Over time, fungi can evolve to develop stronger defences against drugs designed to kill them.

‘I deal with patients suffering with hard-to-treat fungal infections and many of them will have tried a herbal remedy before they arrive at my clinic,’ says Professor Darius Armstrong-James, an infectious disease expert at Imperial College London. There is no evidence that any herbal remedy works as well as antifungal drugs.

Studies show that tea tree oil is a mild antiseptic – meaning it may be capable of preventing the growth of fungus. However, an Australian study published in 1992 found that patients with a dermatophyte infection who were given tea tree oil were no more likely to see their infection cured than patients who were given no treatment at all.

‘Patients will often keep adding tea tree oil until they see an improvement, but it can burn and ultimately damage the skin,’ says Dr Neil McCarthy, a fungal infection expert at Queen Mary University of London. ‘There’s not enough evidence that these treatments do anything. Concerningly, there are clear risks to using them.’

Prof Armstrong-James and other experts say under the suggested new guidelines, GPs would perform a skin-scrape biopsy on patients thought to have a drug-resistant fungal infection.

This is where a clinician takes a small sample of skin from the site of the infection using a scalpel, which is then sent to a laboratory to be tested. This would allow experts to see if the infection was resistant to common treatments such as terbinafine and if it is sensitive to another antifungal. The GP could then prescribe the right medication.

Experts argue that, by ensuring fungal infections are treated with the right drugs, the NHS could drastically reduce the number of drug-resistant fungal skin infections circulating around the country.

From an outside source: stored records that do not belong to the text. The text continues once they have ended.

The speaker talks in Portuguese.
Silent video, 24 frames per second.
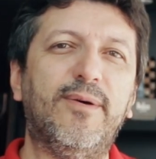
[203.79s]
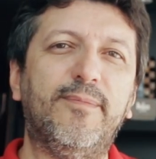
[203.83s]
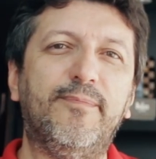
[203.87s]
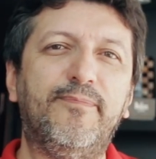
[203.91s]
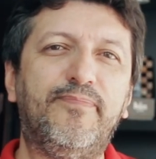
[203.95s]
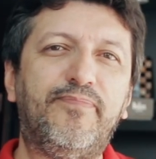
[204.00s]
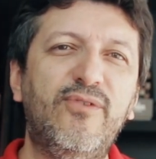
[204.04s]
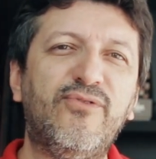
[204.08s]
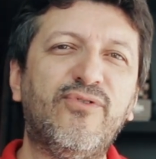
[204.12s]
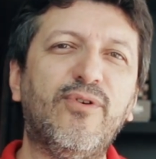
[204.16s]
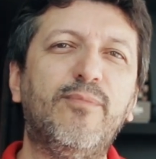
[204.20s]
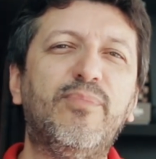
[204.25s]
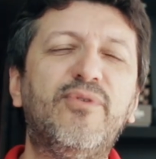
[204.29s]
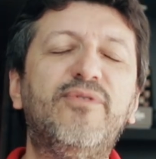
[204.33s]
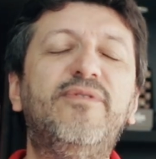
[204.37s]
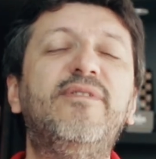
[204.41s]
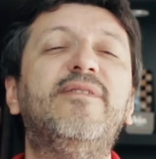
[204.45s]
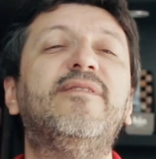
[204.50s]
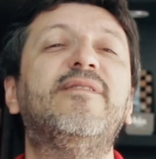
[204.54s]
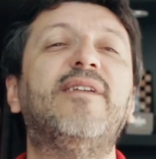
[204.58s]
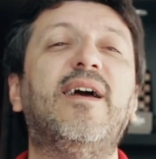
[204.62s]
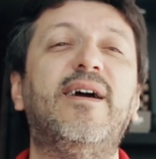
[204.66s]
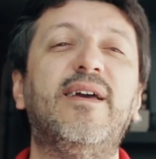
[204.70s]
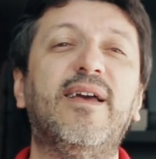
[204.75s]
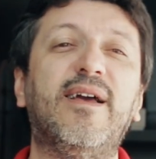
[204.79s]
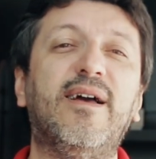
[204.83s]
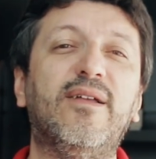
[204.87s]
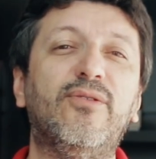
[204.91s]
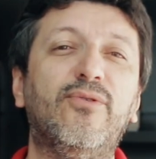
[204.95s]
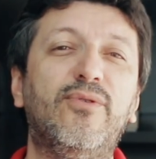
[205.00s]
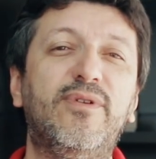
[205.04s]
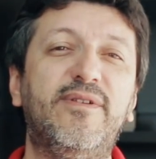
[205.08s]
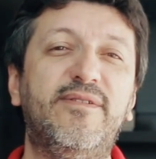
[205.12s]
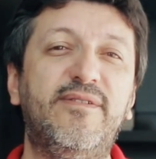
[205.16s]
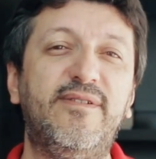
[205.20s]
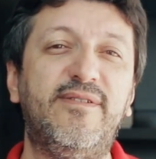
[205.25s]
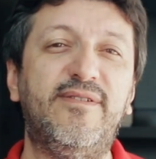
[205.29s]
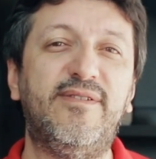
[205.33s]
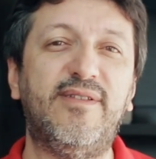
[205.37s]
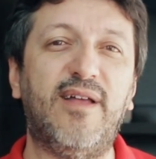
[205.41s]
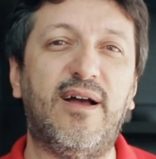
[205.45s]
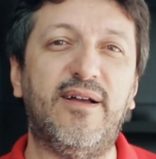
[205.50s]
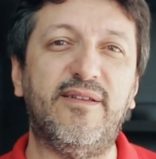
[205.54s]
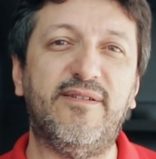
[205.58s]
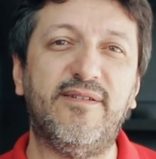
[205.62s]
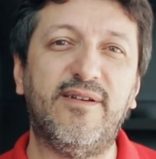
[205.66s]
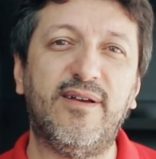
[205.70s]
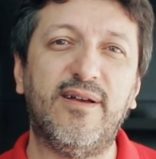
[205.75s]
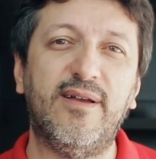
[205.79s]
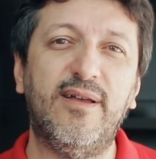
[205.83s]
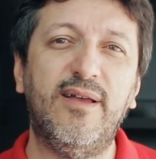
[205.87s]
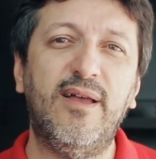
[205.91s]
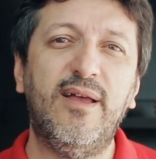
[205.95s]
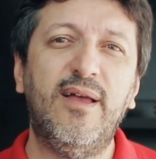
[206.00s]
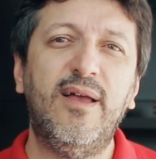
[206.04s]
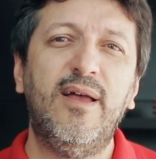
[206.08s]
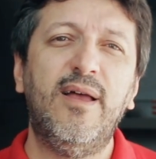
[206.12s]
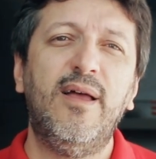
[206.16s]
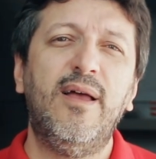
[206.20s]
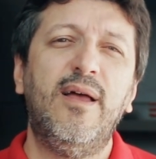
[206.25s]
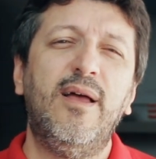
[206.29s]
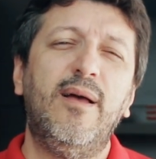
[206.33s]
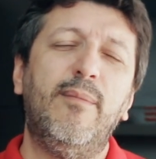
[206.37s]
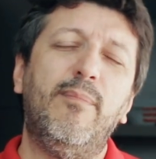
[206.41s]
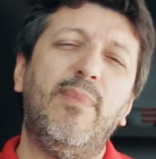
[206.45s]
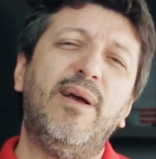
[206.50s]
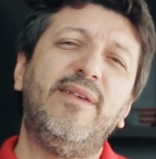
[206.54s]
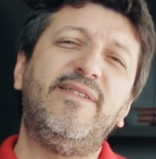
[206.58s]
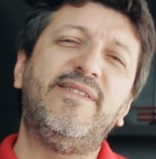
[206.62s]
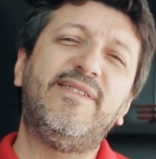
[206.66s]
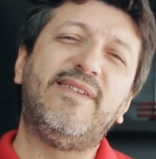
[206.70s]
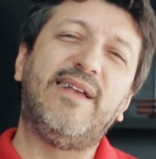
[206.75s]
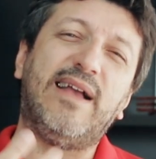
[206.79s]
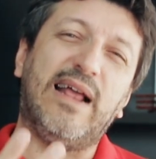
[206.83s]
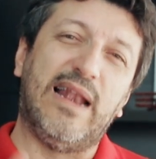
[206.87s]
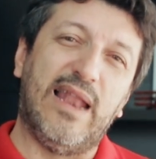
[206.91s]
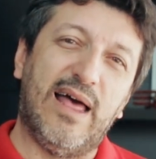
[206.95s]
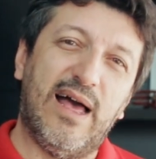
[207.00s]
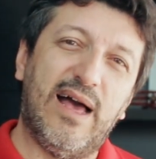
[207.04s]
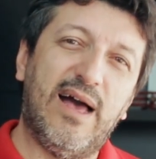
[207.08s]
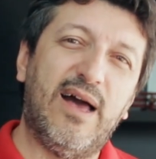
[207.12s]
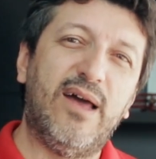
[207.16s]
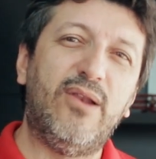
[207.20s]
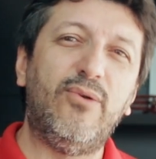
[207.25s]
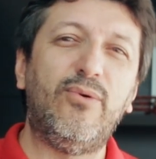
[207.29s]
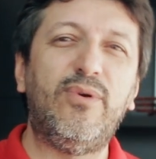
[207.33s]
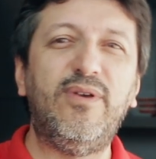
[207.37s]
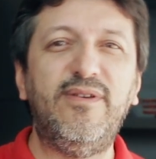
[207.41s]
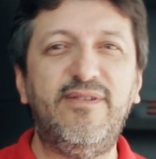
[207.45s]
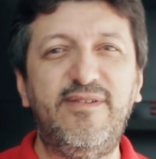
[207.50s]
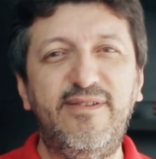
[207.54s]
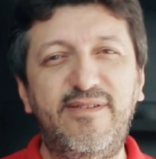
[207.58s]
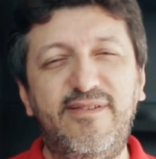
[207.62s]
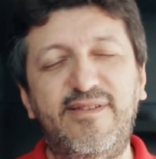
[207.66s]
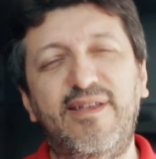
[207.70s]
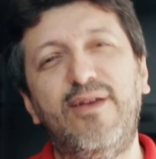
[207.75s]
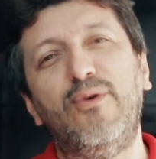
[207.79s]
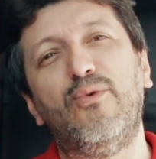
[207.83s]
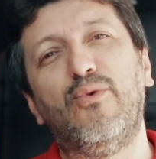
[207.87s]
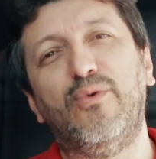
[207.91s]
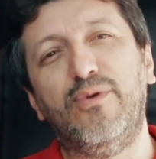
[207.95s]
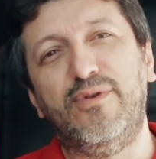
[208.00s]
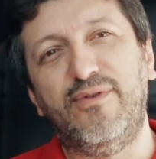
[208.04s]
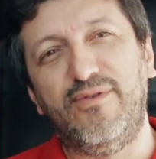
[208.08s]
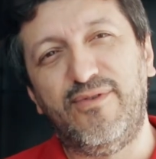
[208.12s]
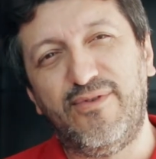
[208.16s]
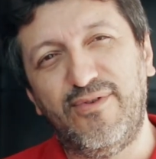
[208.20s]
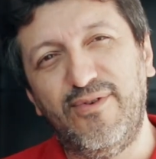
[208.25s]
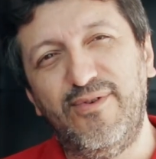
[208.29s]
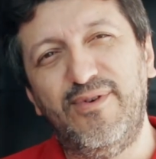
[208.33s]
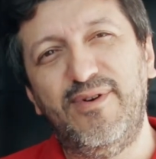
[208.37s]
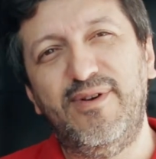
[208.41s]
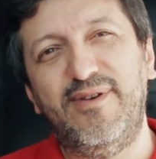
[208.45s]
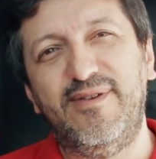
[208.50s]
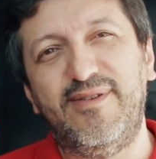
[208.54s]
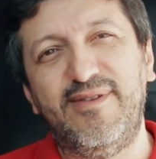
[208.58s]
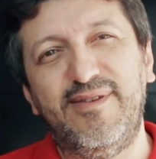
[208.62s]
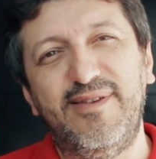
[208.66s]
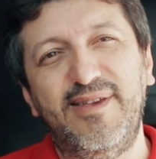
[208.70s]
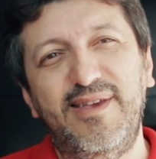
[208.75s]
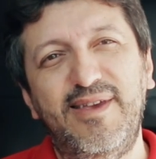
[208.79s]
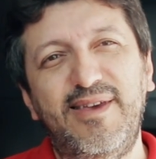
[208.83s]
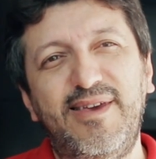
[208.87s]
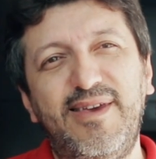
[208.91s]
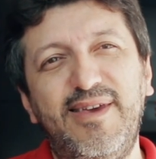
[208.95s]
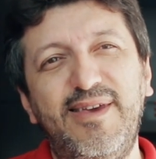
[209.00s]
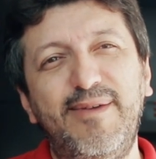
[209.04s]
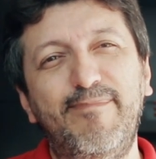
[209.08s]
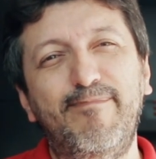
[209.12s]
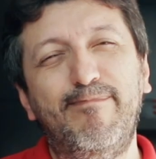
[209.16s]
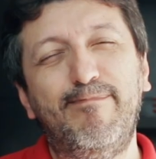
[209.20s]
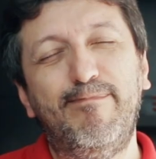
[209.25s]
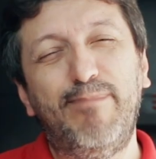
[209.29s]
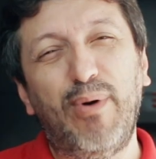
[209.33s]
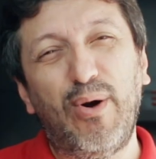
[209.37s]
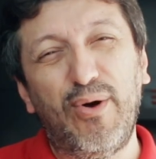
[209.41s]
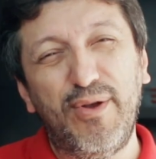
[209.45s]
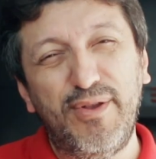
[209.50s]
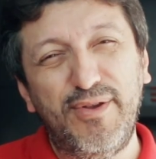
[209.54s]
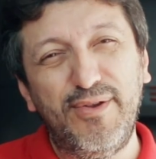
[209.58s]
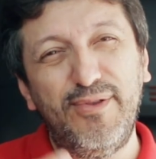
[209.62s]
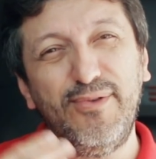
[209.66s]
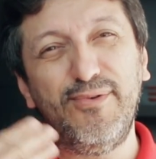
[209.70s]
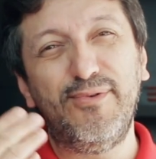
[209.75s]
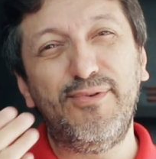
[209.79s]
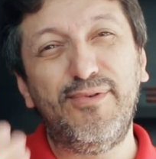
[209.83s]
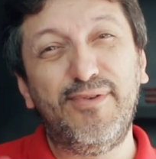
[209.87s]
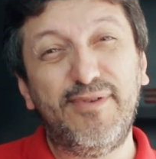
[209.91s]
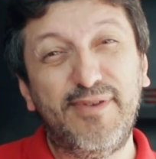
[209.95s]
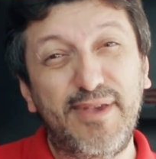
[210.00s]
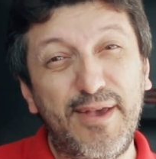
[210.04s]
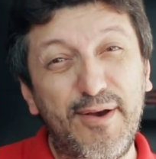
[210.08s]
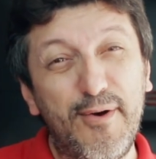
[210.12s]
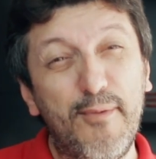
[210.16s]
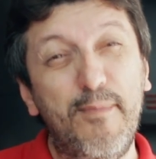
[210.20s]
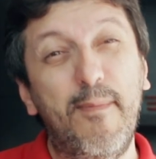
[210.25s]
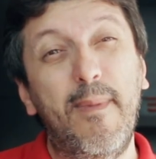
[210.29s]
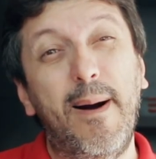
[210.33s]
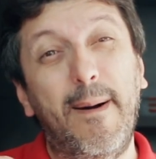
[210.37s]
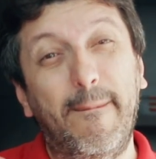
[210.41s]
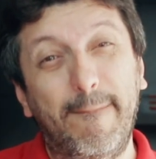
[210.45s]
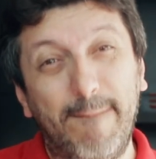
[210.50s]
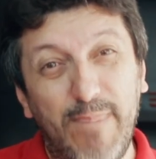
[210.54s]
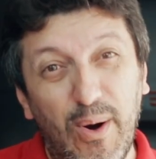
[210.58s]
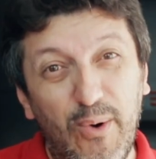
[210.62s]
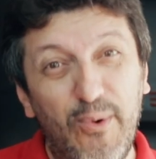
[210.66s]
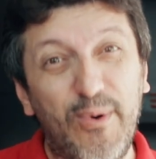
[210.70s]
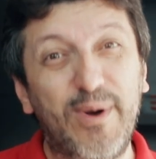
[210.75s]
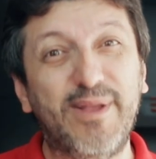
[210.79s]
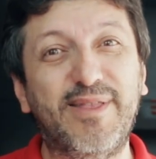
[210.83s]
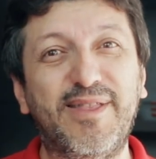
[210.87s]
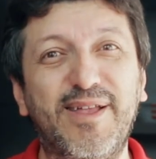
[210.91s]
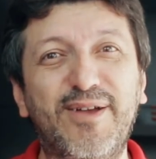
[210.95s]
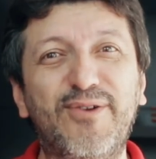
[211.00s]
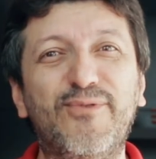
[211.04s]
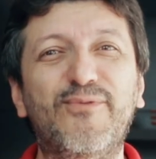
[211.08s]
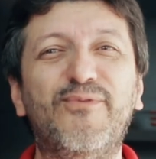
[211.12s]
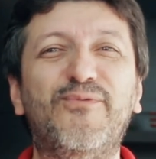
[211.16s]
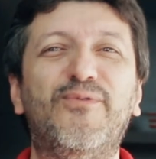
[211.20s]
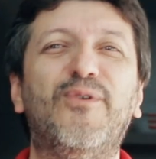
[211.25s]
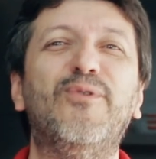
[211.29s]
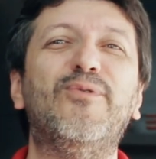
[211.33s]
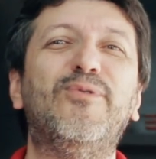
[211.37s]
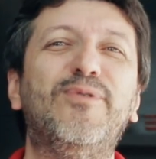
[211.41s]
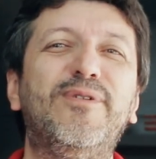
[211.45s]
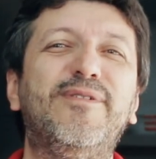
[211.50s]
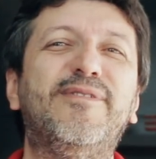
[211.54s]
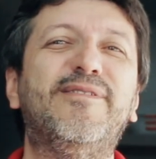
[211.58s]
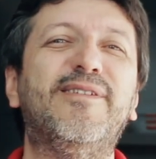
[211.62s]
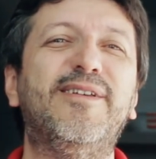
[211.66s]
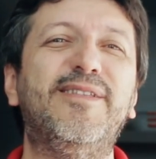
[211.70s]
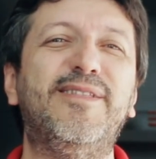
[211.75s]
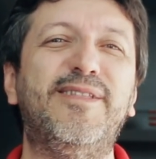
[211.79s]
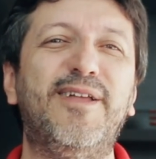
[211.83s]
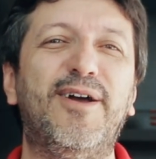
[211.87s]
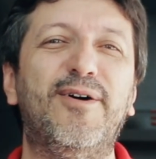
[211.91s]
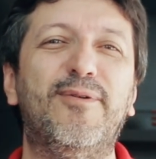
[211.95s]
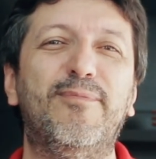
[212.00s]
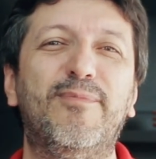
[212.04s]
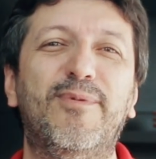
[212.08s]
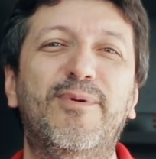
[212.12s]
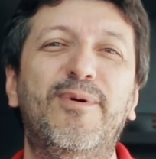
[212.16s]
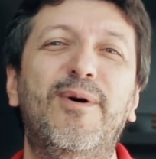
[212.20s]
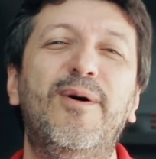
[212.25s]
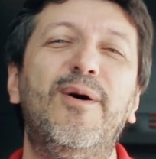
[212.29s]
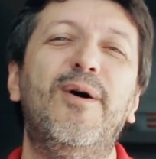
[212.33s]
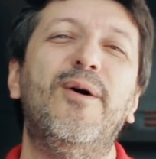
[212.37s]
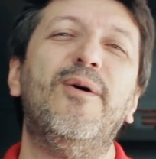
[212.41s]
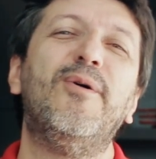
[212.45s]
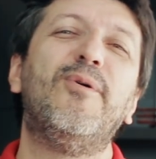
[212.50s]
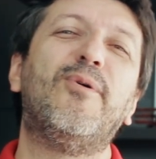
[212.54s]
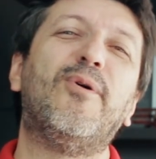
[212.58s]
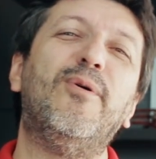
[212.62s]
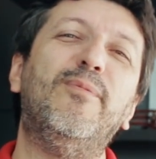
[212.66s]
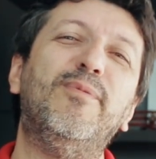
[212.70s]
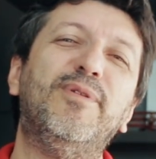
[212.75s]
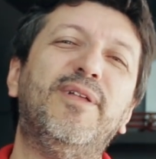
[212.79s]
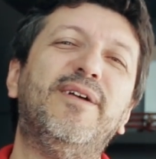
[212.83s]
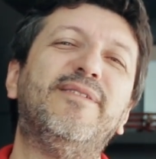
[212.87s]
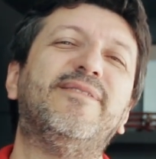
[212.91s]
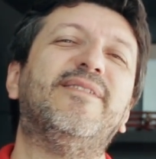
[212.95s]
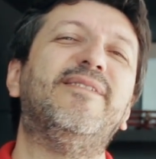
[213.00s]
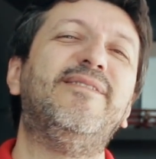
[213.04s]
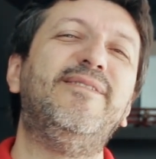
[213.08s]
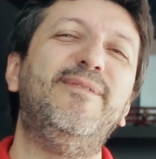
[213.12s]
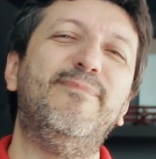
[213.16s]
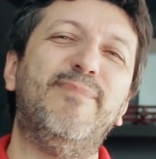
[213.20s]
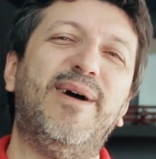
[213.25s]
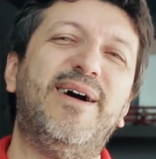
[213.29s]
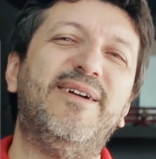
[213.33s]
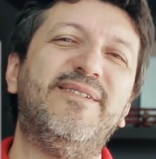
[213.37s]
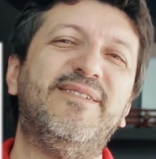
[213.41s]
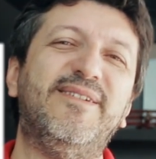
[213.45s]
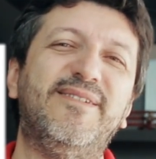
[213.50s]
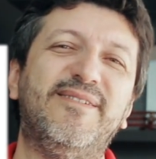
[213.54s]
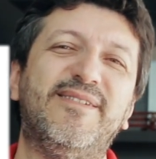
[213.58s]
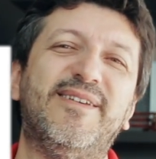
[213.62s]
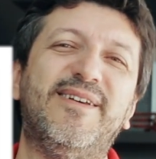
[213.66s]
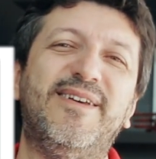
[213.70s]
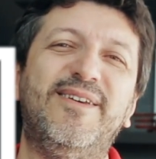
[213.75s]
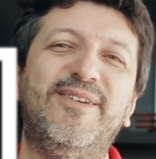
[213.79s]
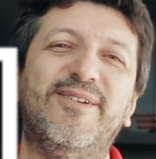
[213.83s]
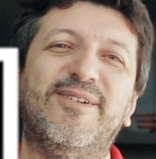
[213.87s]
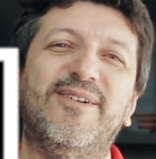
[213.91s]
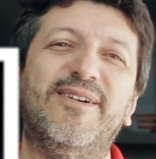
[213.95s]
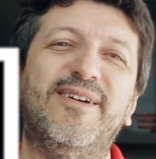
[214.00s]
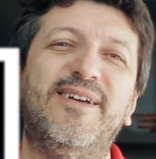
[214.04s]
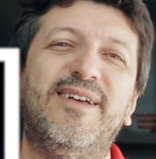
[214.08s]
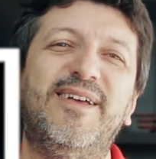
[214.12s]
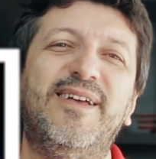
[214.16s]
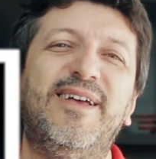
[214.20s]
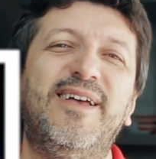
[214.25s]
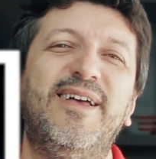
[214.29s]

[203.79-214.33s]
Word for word: ó, sobre os descarregadores de estática. Mas claro que existem condições em que pode não ser uma boa ter um fogo de Santelmo, como nessas imagens aí, ó.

‘It’s time for the NHS to take fungal skin infections more seriously,’ says Prof Armstrong-James. ‘We need to be better at spotting these drug-resistant infections if we want to stop them from spreading.

‘GPs don’t routinely do skin-scrapings, and it’s important these are done more. If we can get better at spotting drug-resistant fungal infections, we’ll be able to effectively treat more patients and reduce the number of people using herbal remedies instead.’